Thermal conductivity, material thickness, specific heat capacity, flow rate, and other components all have an impact on heat transmission in heat exchange. Heat source/sink (HSS): a heat source is anything that generates or emits heat. Using a passive heat exchanger called a heat sink, heat from any liquids is transferred into a flowing cooling liquid. When an HSS is utilized, the heat distribution all over the entire field changes. It disperses the system’s surplus energy. Magyari and Chamkha (2010) scrutinized the combined impact of heat production or absorption and first-order chemical reaction on micropolar fluid flows across a uniformly stretched permeable surface. Madhukesh et al. (2022) investigated the dynamics of water-based NF with swimming microbes across a Riga sheet that was constrained to a heat source/sink. Ramesh et al. (2020) conferred the impact of aluminum alloy and magnetite graphene oxide heat transfer investigation through a permeability cylinder with a heat source/sink. Ahmed et al. (2019) discussed Maxwell NF flow across a porous radially shrinking/stretching rotating disk. Hayat et al. (2016) conducted extensive research on the HSS features in NF flow along with nonlinear thermal radiation.

Due to its wide range of uses in science and industry, scientists are paying special attention to fluid stream across many geometries, including a vertical plate, cone, and wedge, among many other geometries.
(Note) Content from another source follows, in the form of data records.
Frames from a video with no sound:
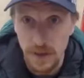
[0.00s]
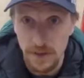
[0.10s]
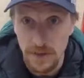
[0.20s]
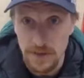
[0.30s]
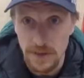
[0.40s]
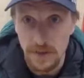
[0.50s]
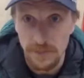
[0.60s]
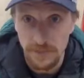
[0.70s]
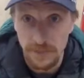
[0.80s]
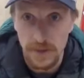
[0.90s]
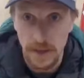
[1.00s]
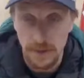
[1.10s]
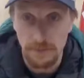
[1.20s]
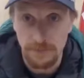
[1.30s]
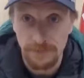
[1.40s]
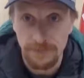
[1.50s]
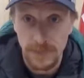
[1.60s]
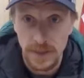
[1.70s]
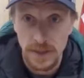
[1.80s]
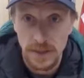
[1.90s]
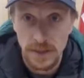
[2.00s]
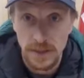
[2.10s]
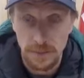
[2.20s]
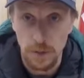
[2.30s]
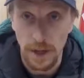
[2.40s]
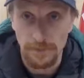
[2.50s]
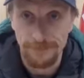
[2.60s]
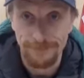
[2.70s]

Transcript: universal um, to bring.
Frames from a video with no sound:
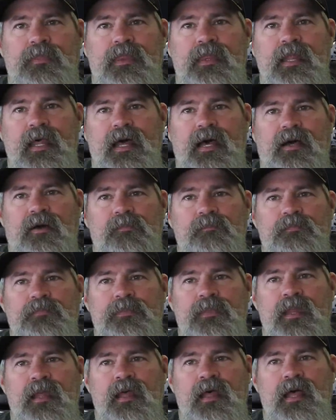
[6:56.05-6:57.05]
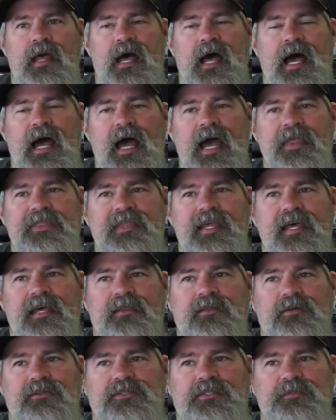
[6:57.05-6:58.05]
Now, I
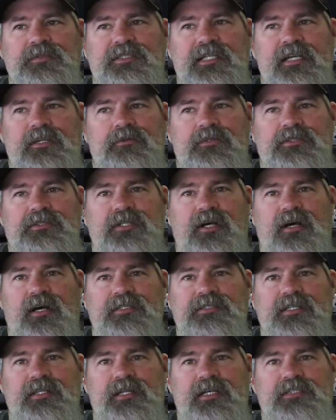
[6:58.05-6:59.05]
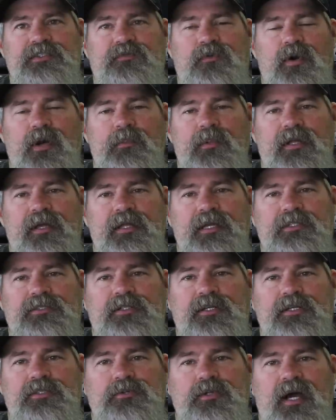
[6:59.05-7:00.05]
think there's some secret sauce in this formula that's
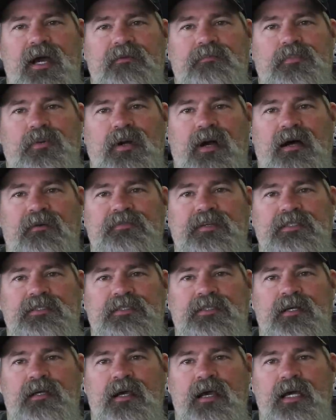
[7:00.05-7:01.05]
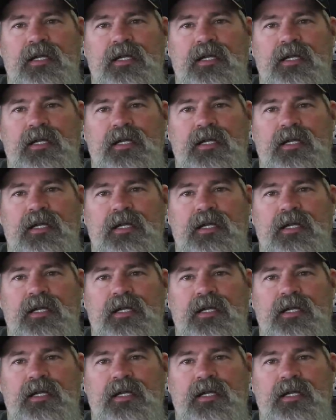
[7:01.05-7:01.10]
going to drive profits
Many scientists and scholars have analyzed this issue from diverse perspectives. Furthermore, there are several applications utilizing these geometries such as NF flow heat transport via plates and wedges. Recently, Rekha et al. (2022) carried out research on the flow of HNF via a wedge, cone, and plate. Chamkha (1996) scrutinized non-Darcy hydromagnetic free convection in porous media in the presence of a cone and a wedge. Hussain et al. (2022) swotted the stream and thermal properties of a moving stretched porous wedge in MHD Casson NF. Veera Krishna et al. (2020) pondered the exponentially accelerating plate and educed the unstable MHD rotating stream over a saturated porous material. Al-Harbi (2005) provided numerical research on natural convective heat transfer from a wedge and a cone with changing thermal radiation and viscosity.

According to the aforementioned literature, no research has been conducted on the HNF flow across three distinct geometries when a porous medium, H-H reactions, and HSS are present. The current work is to investigate the influence of the porous medium, H-H reactions, and HSS in the presence of HNF flow on three different geometries. The current investigation is carried out to find the answers to the following questions:

1) What is the role of the porous parameter in the flow profile?

2) What is the influence of solid volume fraction on the rate of thermal distribution?

3) What happens to the concentration profile when the values of homogeneous and heterogeneous parameter values are increased?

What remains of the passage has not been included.